Each entry below should be returned exactly as is, with the pictures removed.

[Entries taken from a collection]

• • •

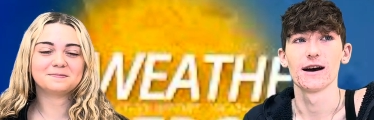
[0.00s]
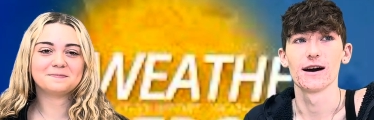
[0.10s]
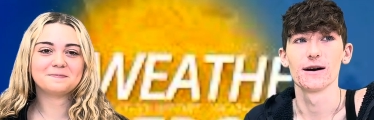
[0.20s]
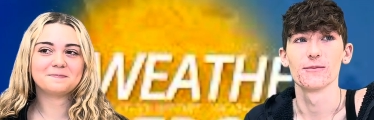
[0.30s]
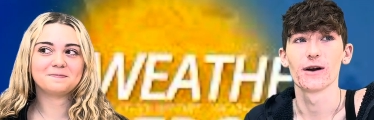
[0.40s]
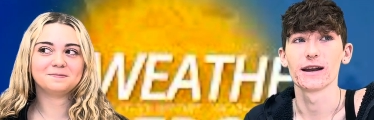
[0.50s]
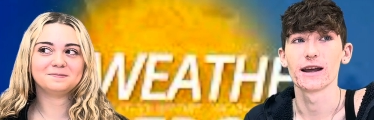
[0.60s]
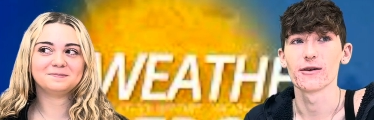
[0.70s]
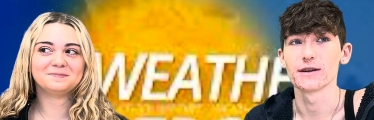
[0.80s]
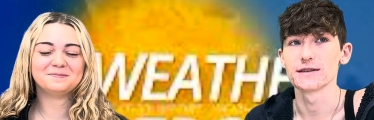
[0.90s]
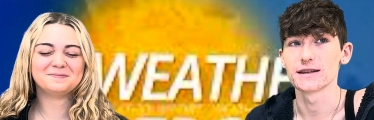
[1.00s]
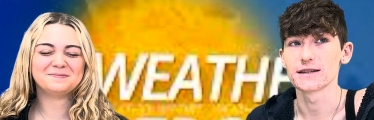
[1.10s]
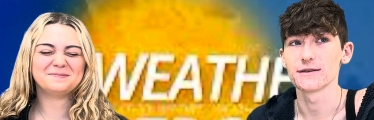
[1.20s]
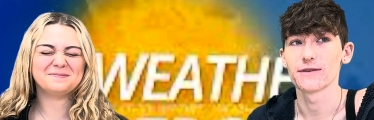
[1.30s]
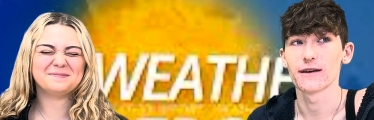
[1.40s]
Speaker 1: Um, right now it is
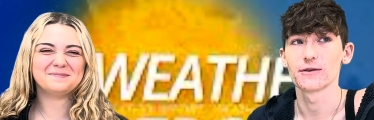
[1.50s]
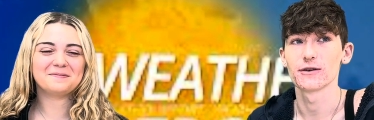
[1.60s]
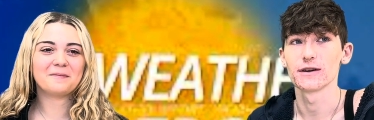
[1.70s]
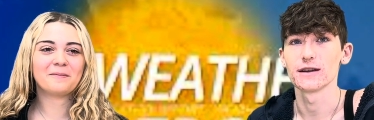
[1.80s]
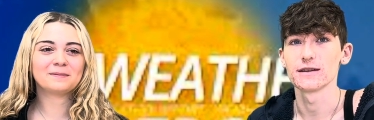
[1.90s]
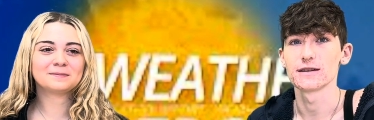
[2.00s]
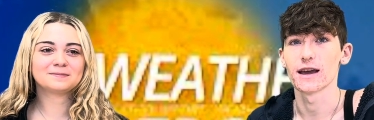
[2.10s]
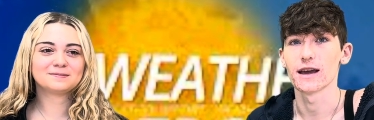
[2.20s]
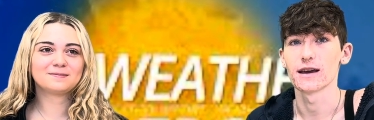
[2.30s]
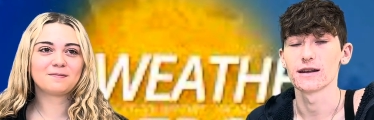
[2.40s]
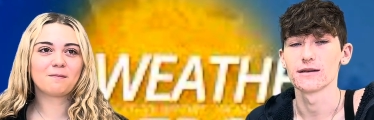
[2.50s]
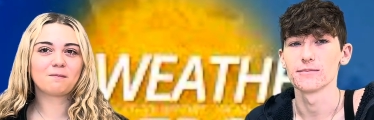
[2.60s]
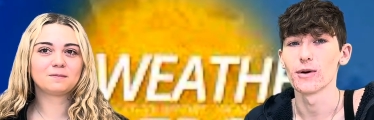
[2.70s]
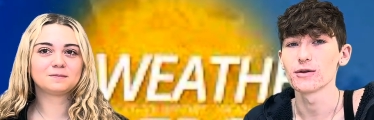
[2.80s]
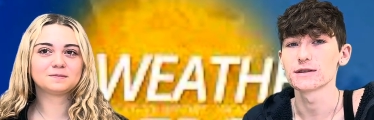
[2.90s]
65 degrees and
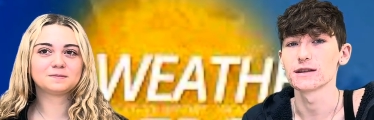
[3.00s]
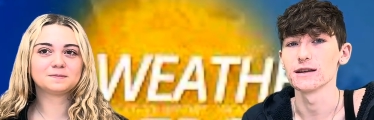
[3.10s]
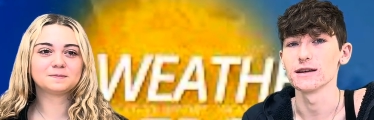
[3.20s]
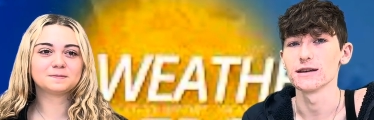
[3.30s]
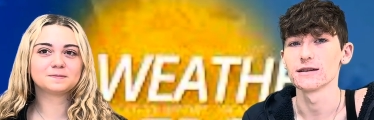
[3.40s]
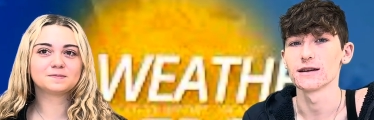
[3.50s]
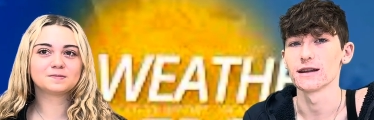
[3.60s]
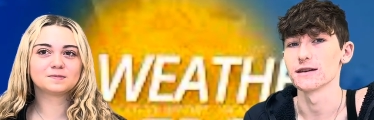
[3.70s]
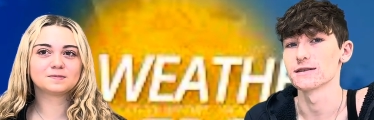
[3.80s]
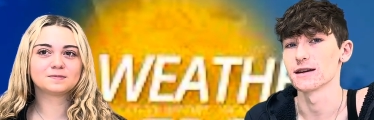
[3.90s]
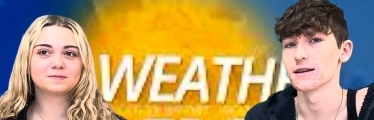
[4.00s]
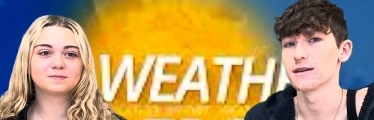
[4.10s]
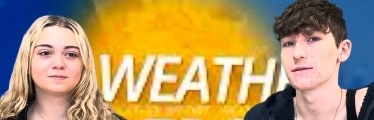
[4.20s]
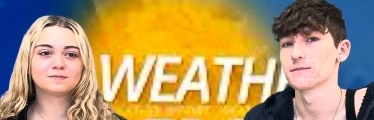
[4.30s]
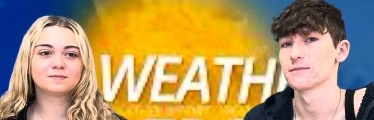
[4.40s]
mostly it is
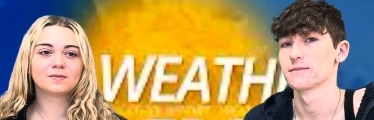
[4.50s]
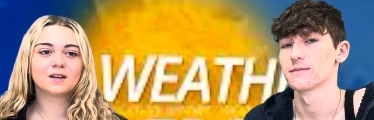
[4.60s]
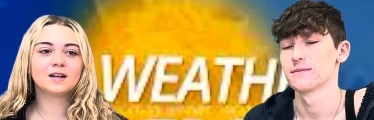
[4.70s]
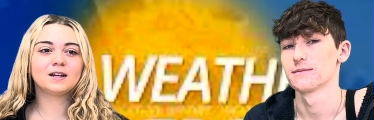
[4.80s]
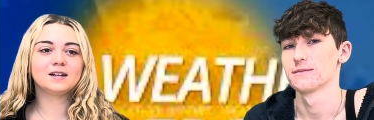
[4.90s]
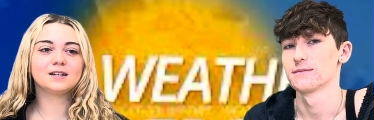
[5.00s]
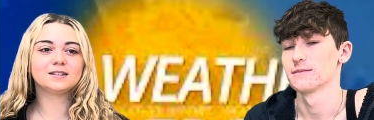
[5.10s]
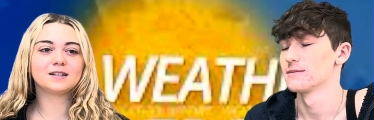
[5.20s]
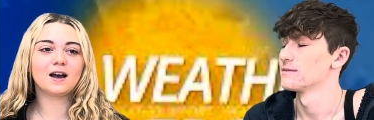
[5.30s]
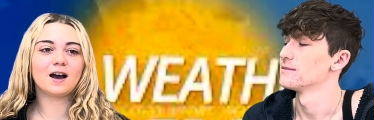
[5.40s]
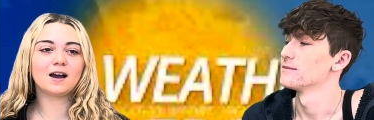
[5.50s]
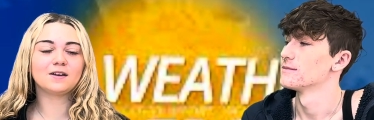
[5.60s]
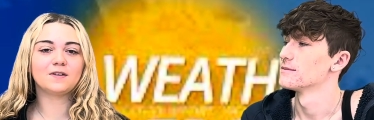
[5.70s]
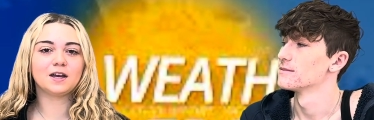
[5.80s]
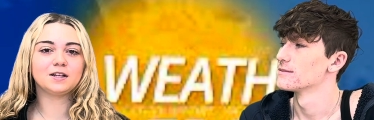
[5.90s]
sunny.
Speaker 2: It's a high
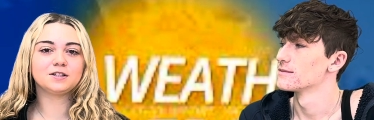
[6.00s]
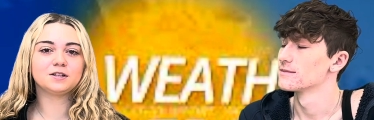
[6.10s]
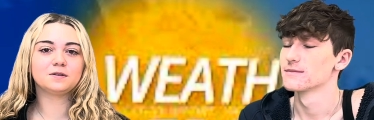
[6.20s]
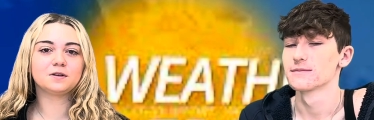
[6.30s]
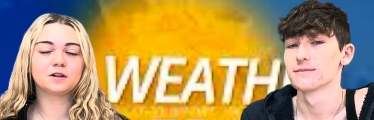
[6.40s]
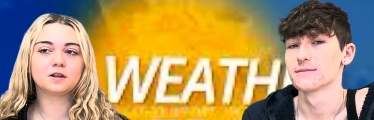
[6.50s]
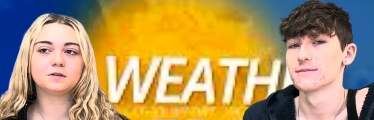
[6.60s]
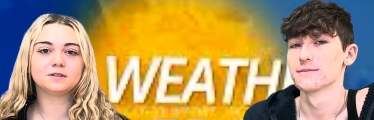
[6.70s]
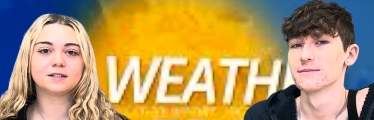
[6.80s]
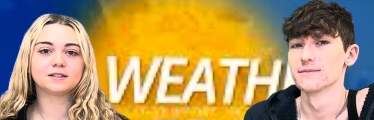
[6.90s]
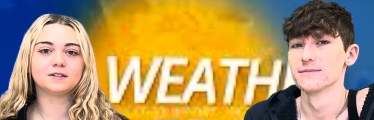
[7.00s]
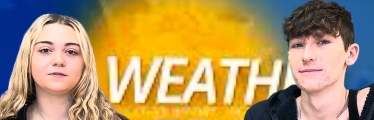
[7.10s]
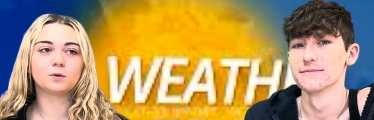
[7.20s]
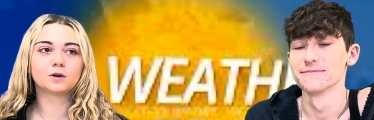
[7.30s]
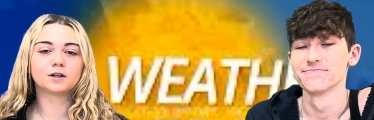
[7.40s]
of 82 and a low
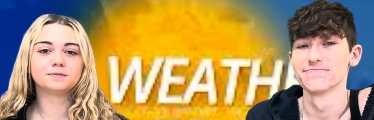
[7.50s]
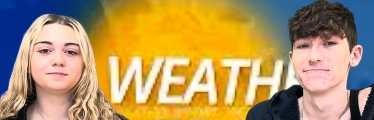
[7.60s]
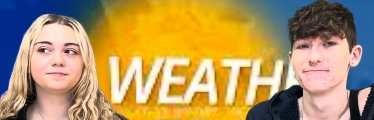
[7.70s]
64.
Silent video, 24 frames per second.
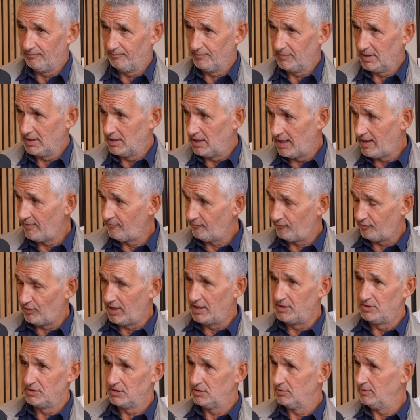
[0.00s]
Sure. And I have
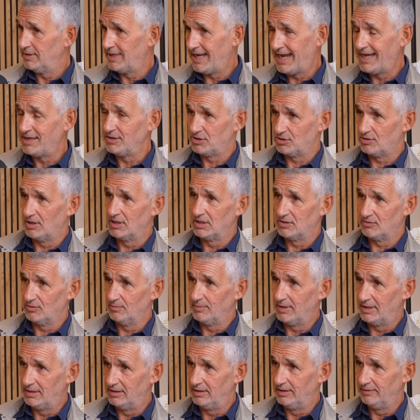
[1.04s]
friends who it has
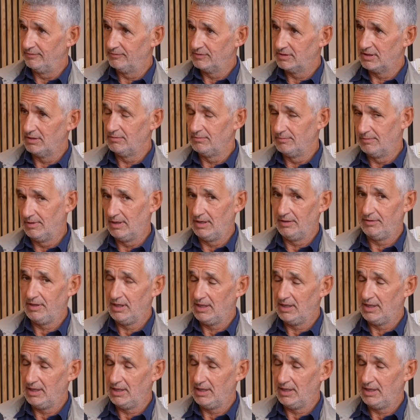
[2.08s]
transformed their life. So mm-hmm.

• • •

- **Solved problem**
[0.00s]
[0.10s]
[0.20s]
[0.30s]
[0.40s]
[0.50s]
[0.60s]
[0.70s]
[0.80s]
[0.90s]
[1.00s]
[1.10s]
[1.20s]
[1.30s]
[1.40s]
Speaker 1: Um, right now it is
[1.50s]
[1.60s]
[1.70s]
[1.80s]
[1.90s]
[2.00s]
[2.10s]
[2.20s]
[2.30s]
[2.40s]
[2.50s]
[2.60s]
[2.70s]
[2.80s]
[2.90s]
65 degrees and
[3.00s]
[3.10s]
[3.20s]
[3.30s]
[3.40s]
[3.50s]
[3.60s]
[3.70s]
[3.80s]
[3.90s]
[4.00s]
[4.10s]
[4.20s]
[4.30s]
[4.40s]
mostly it is
[4.50s]
[4.60s]
[4.70s]
[4.80s]
[4.90s]
[5.00s]
[5.10s]
[5.20s]
[5.30s]
[5.40s]
[5.50s]
[5.60s]
[5.70s]
[5.80s]
[5.90s]
sunny.
Speaker 2: It's a high
[6.00s]
[6.10s]
[6.20s]
[6.30s]
[6.40s]
[6.50s]
[6.60s]
[6.70s]
[6.80s]
[6.90s]
[7.00s]
[7.10s]
[7.20s]
[7.30s]
[7.40s]
of 82 and a low
[7.50s]
[7.60s]
[7.70s]
64.
Silent video, 24 frames per second.
[0.00s]
Sure. And I have
[1.04s]
friends who it has
[2.08s]
transformed their life. So mm-hmm.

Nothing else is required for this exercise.